The U.S. federal government’s recent gender ideology executive order says it will only recognize two sexes, male or female, leaving intersex people unrecognized. The crackdown on NIH-funded sex and gender research has already impacted DSD work. Threats to remove federal funding for institutions that do not heed this order also affects access to clinical care.  

 

Individuals and families affected by DSD have questions, especially as scientific research and clinical management of these conditions are rapidly evolving.

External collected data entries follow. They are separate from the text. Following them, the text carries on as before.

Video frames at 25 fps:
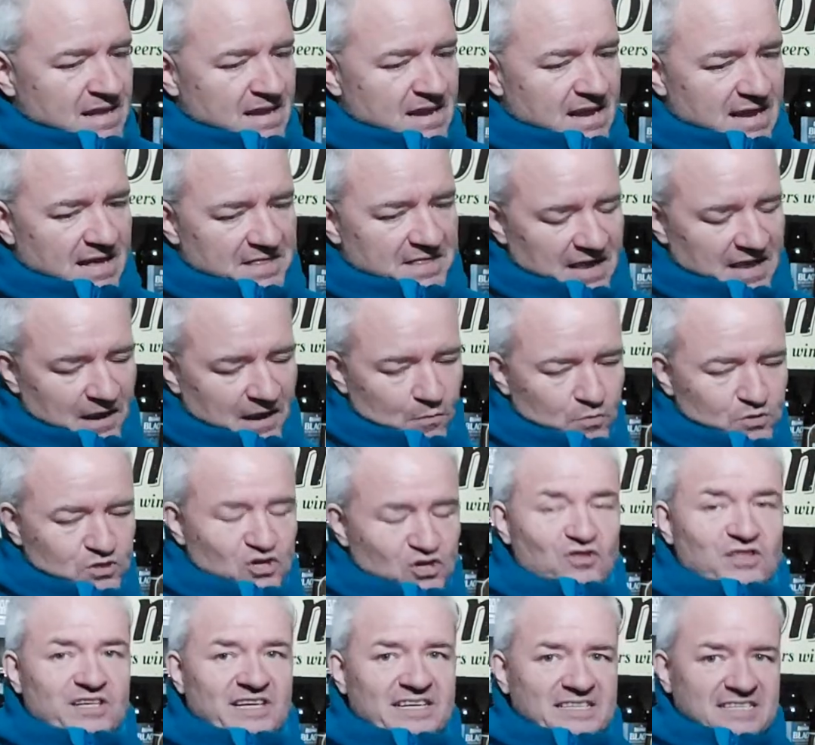And then I was
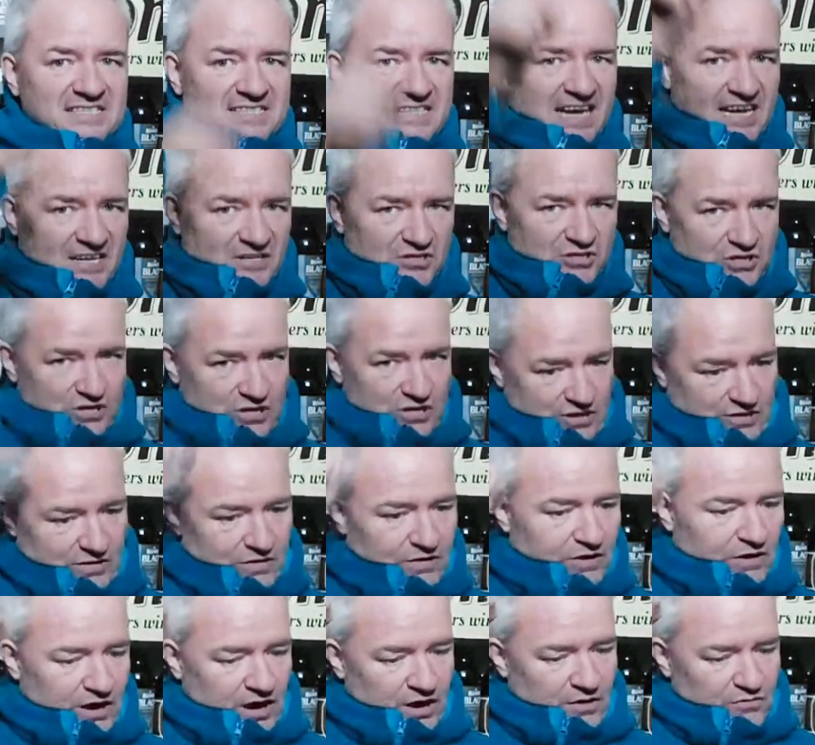on the inside,
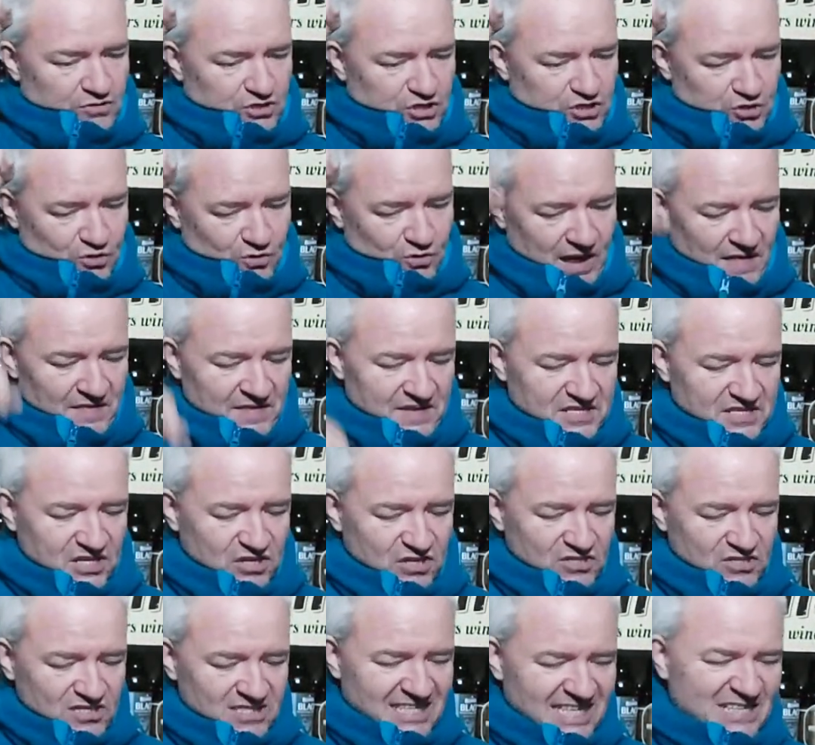closed the door like this. I
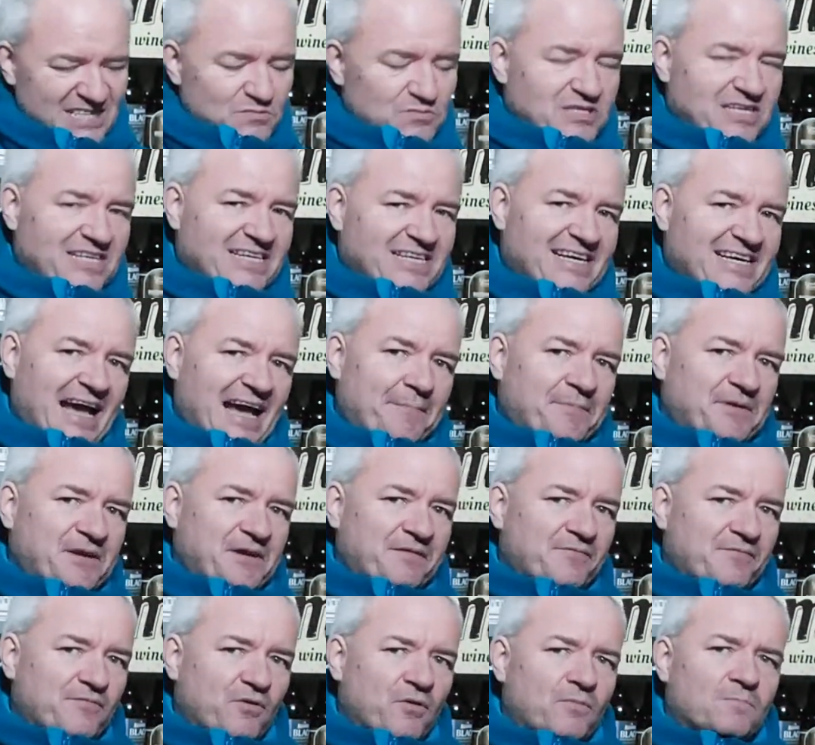could see there was a gap and I
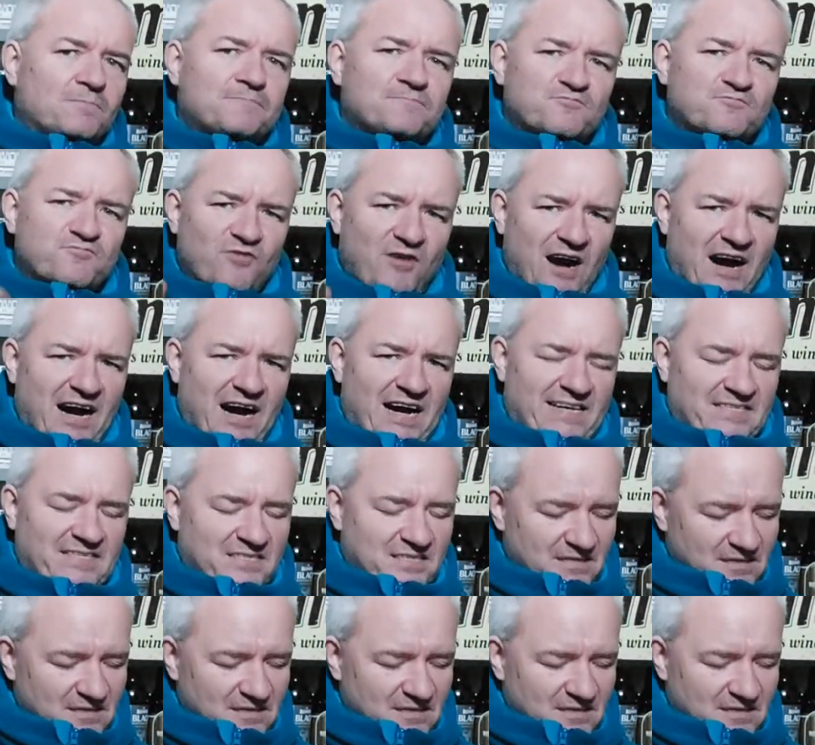thought, right.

Grounded in conversations with experts, this blog aims to investigate and answer those very questions. 

 

This blog will dive into the scientific advancements that hope to help those affected by DSD better understand and manage their conditions. This includes gonadal tissue cryopreservation, or freezing, options for patients whose gonads are removed for a medical reason, such as an increased cancer risk that cannot be adequately monitored. Preserved tissue could be used for potential future fertility and hormone restoration. Relevant research also includes modeling embryonic development in the lab to identify genes crucial for sex development, which can help genetic testing and improve DSD diagnostics. This allows doctors to better understand an individual’s condition and make a care plan.  

 

“My job is to understand how this person's body works, to help them understand it and to help them live a happy, healthy life,” said a pediatric endocrinologist specializing in DSD care who chose to stay anonymous given current volatility around this subject. 

 

Despite legislative limbo, experts are optimistic that this research will also improve public understanding of sex as a spectrum. 

 

“I think the more we can do the more we're going to be able to educate people and make them realize that there is much more complexity out there than just the two sexes that we think about,” Sinclair said.